> WHAT TO PRODUCE: Output exactly the lines from the one containing "[8:31.29-8:32.19]" through the final line of the entries below, both included, and skip the pictures.

> DATA SECTION:
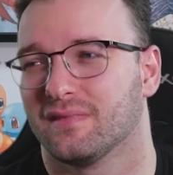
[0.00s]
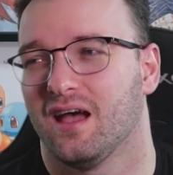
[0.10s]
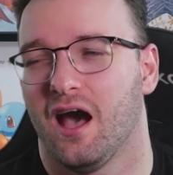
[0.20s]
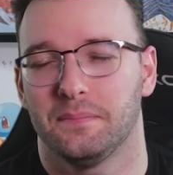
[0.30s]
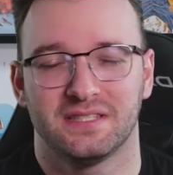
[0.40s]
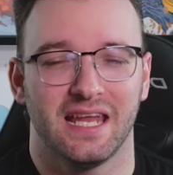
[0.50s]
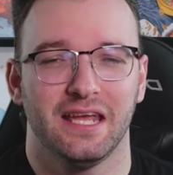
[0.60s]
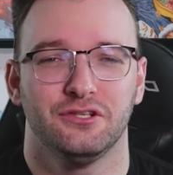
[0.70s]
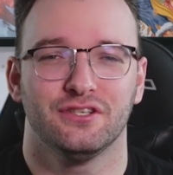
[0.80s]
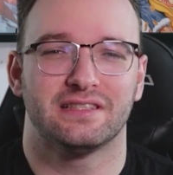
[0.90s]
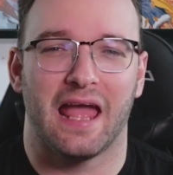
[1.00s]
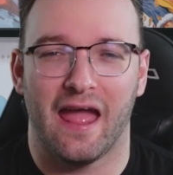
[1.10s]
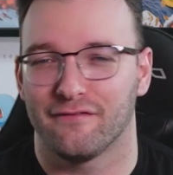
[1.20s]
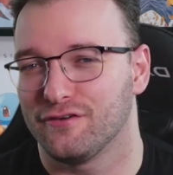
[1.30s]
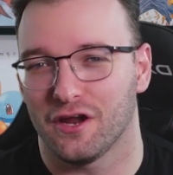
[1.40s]
upstages
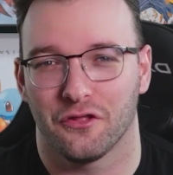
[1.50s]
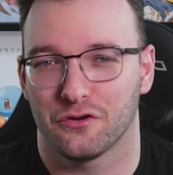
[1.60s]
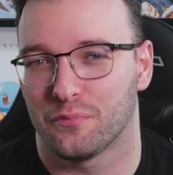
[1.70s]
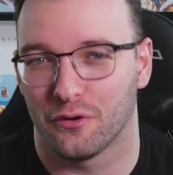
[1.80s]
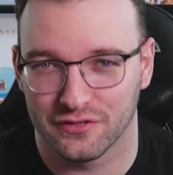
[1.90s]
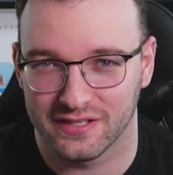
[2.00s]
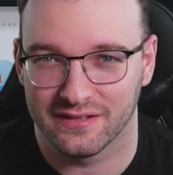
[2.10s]
every other person in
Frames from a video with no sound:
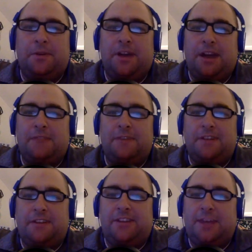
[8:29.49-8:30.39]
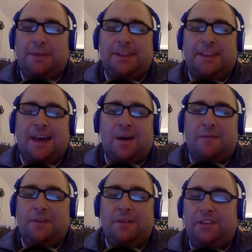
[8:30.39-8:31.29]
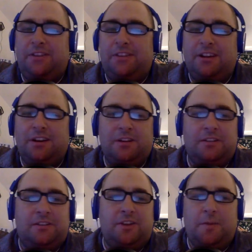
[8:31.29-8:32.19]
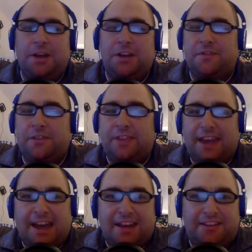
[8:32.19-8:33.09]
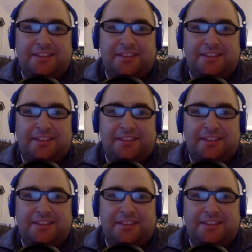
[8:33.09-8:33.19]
kind of fun to see him in the outfield this year. So much for that.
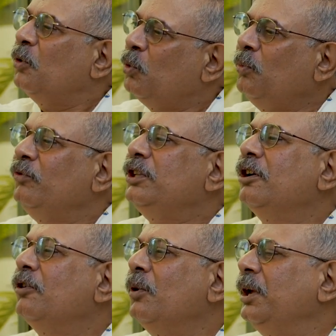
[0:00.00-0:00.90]
whom with
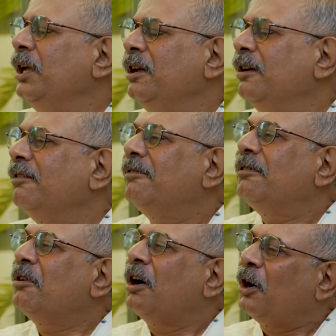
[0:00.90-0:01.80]
they are going,
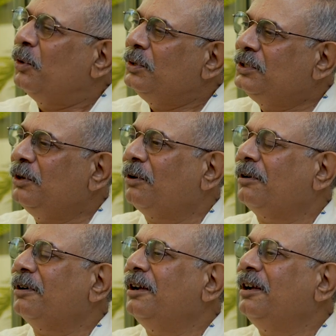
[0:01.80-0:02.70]
how is your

> THE ANSWER:
[8:31.29-8:32.19]
[8:32.19-8:33.09]
[8:33.09-8:33.19]
kind of fun to see him in the outfield this year. So much for that.
[0:00.00-0:00.90]
whom with
[0:00.90-0:01.80]
they are going,
[0:01.80-0:02.70]
how is your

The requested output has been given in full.